The so-called green revolution

by Michael Smith (Veshengro)

The so-called “green revolution” and its effect on farmers and people


When the “green revolution” hit the Punjab in India it all looked great with the shorter wheat than what was common, and not just in India, before that time.

Now, however, it turns out that it has caused and is causing malnutrition because one of the staples of the diet no longer is present, actually an edible weed, namely goosefoot (plants in the Chenopodium genus), and the leaves are used as a kind of spinach in the diet of that area.

The shorter wheat varieties that have come about after the so-called “green revolution” are being outperformed in growth by the goosefoot and farmers are forces, literally, to employ weedkiller against the weed that once formed a staple of the local diet, leading to the loss of said nutritious weed and to malnutrition.

In fact it was the “green revolution” that led to the use and excessive use of weedkillers such as glyphosate whether in the form of Roundup or others and often the use of certain seeds employed in this “green revolution” goes hand-in-hand with the use of such herbicides, now all grouped under the name of “pesticides”.

Well, for some those weeds were anything else by pests. They were necessary foods and the fact is that some of those weeds have a far higher nutritional content than there cultivated cousins.

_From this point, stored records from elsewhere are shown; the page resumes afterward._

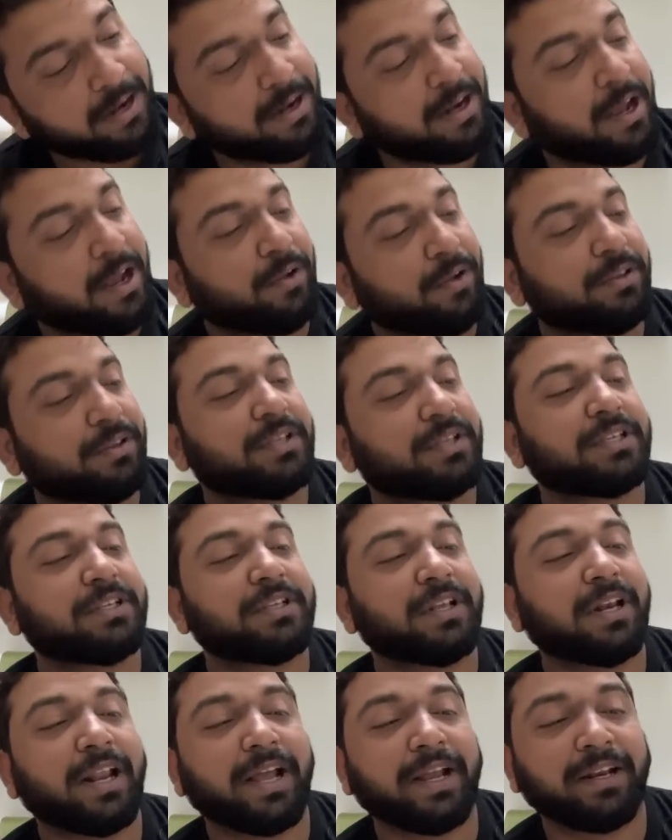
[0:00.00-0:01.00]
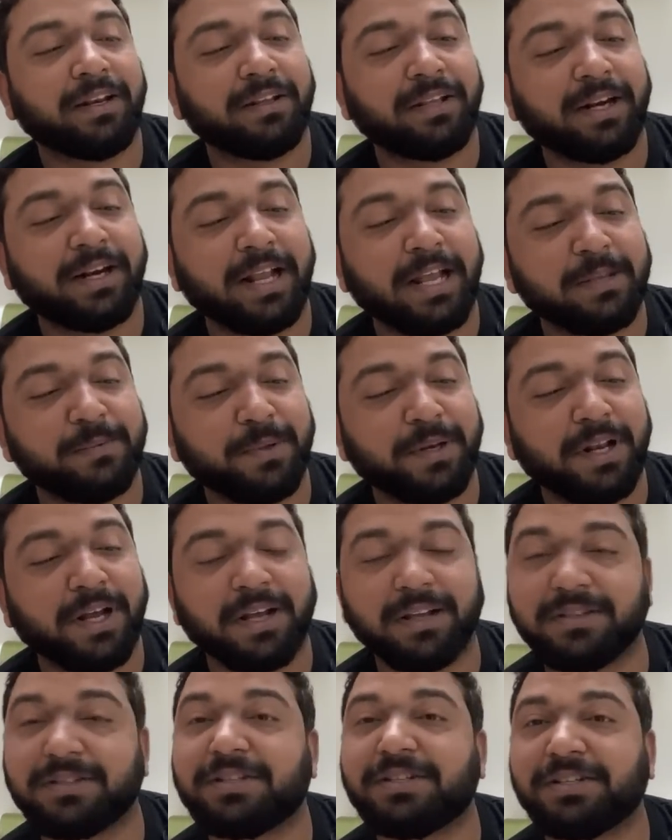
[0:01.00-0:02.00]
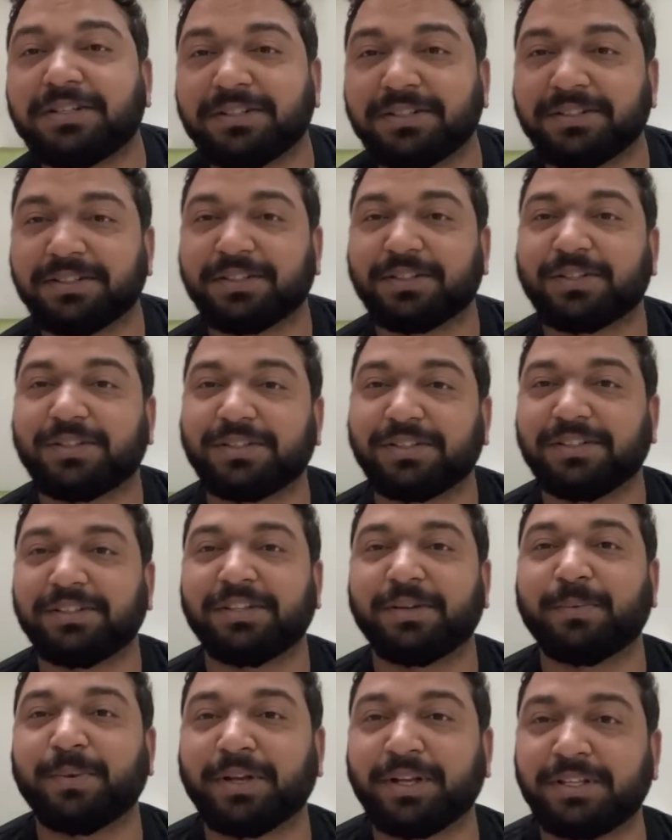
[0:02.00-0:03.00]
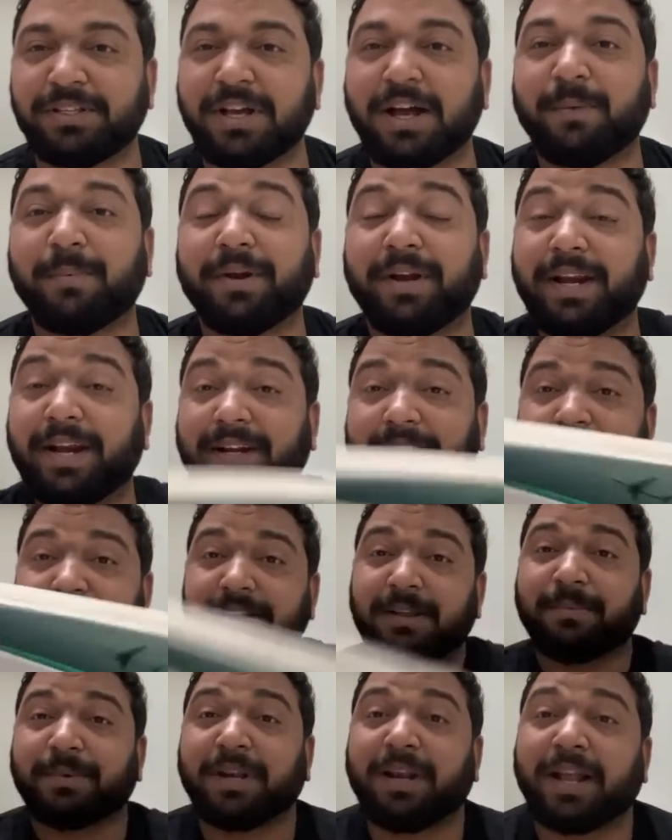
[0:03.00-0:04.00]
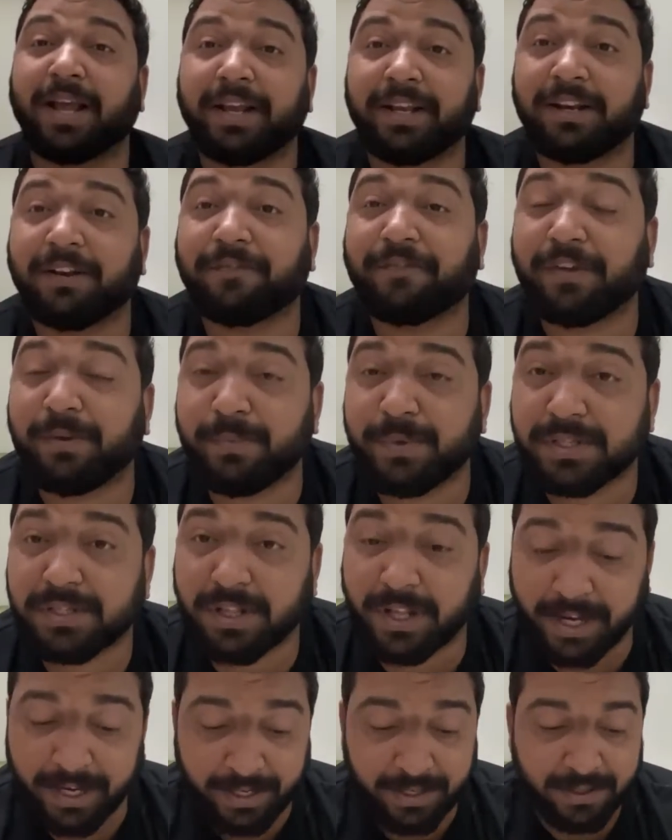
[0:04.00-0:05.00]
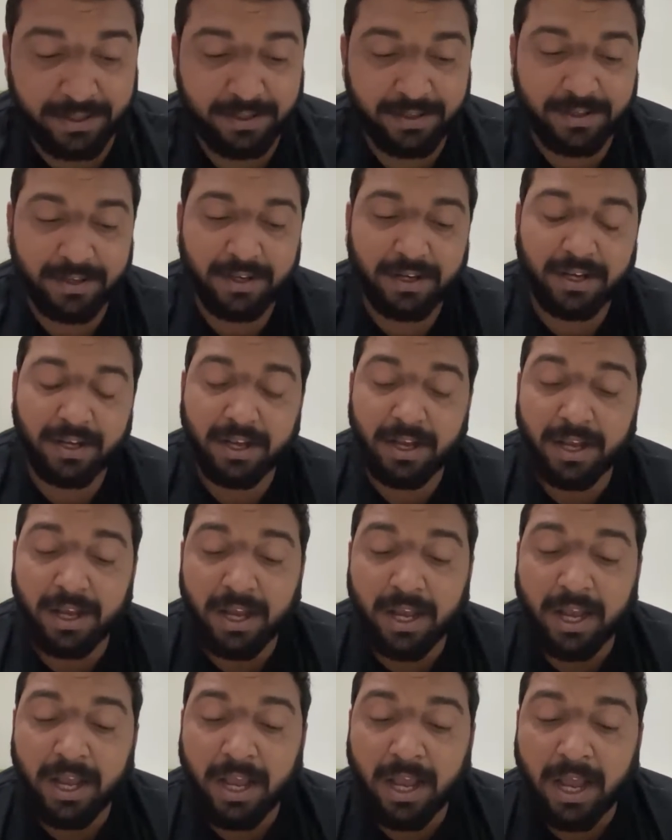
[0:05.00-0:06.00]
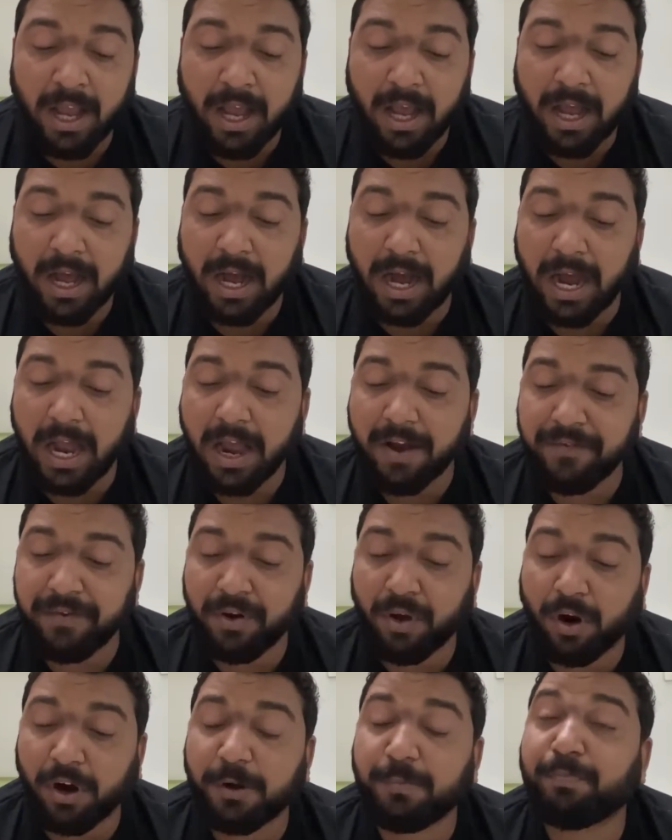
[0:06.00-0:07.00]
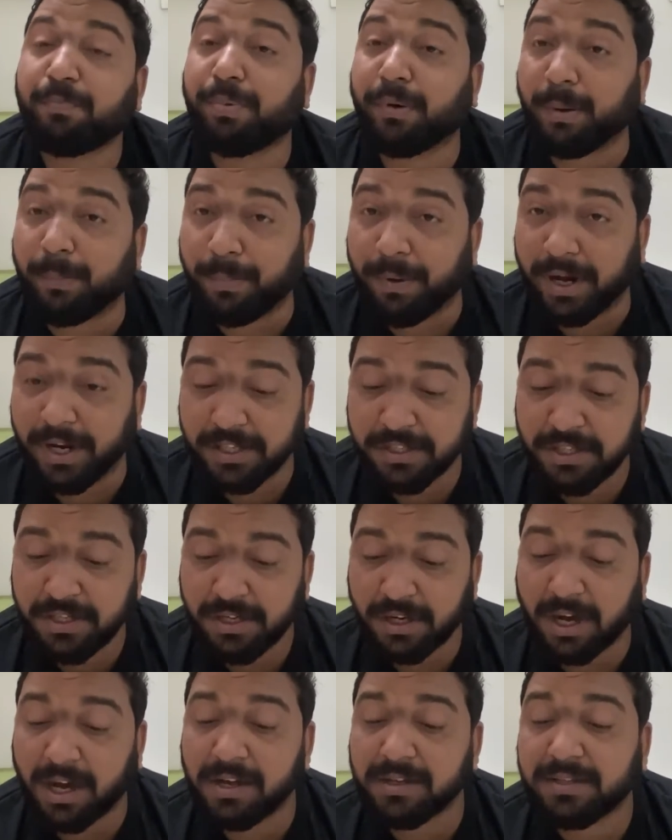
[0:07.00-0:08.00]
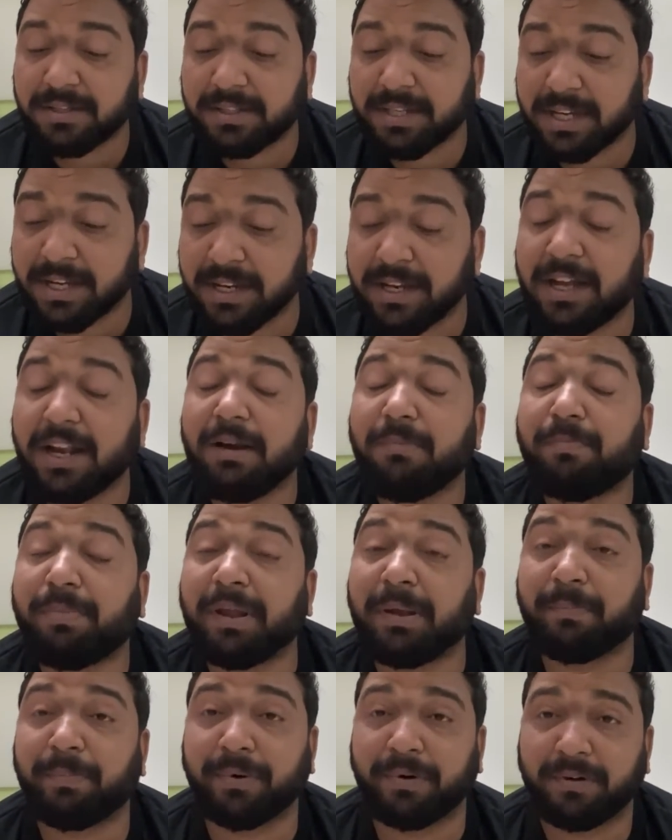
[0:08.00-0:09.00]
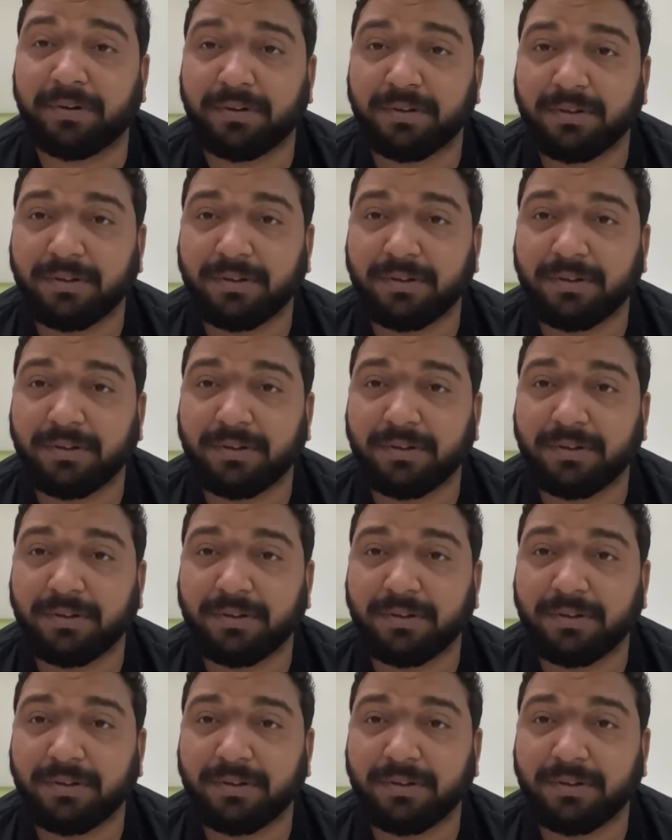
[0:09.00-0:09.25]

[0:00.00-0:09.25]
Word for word: Now, this is a line that has been asked. Give exam and net exam line, a famous line. I have not published a single paper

We have become so obsessed with weeds and their eradication, especially when it comes those much shorter crop varieties today in comparison to some 80 to 100 years ago where, in the end, the crop outperformed the weeds and, to some extent, smothered them. But not before the people were able to make use of much of them.

In addition to the shorter stemmed varieties of wheat and other corn (I am not using the word corn here in the American sense where it equates maize) and weeds outperforming the crop (in the early stages) the use or more and more sophisticated machines for harvesting also made weeds in the field something that needed eradicating. And we are surprised why our soil, water and air is poisoned and even our very foods, with the residues of those toxic substances.

Our modern farming practices and those of the “green revolution” are not conducive to health of the Planet and neither to human health, and that especially not in what used to be called third-world countries and while, say, India, is quite industrialized in some way in other ways and aspects it is still a third-world country and, personally, I see nothing wrong with countries developing slower than we have developed in Britain, the US and elsewhere. That rapid development, be it in farming or otherwise, may not be and have been the best thing ever anyway.

The obsession with so-called weeds and their eradication by farmers has led to serious problems in the ecosystems and that, alas, mostly because we (all) seem to misunderstand what many weeds actually are, namely the ancestors of many of our cultivated crops.

As I have said above there are many so-called weeds that are, nutritionally, much better than the crops that have been cultivated from them and this does not just go for goosefoot (although there does not really seem to be a cultivar of that genus, as far as I can see). Dandelion, though that being a different subject, is one of those weeds that everyone obsesses with as regards to eradication of “weeds”. It is, however, a plant that is extremely beneficial and good to eat and in some countries, France being one of them, it is often deliberately grown in kitchen gardens.

In summing up one could say that the co-called “green revolution” was not very green, as in environmentally beneficial, at all and also in many cases does not really have benefited people either.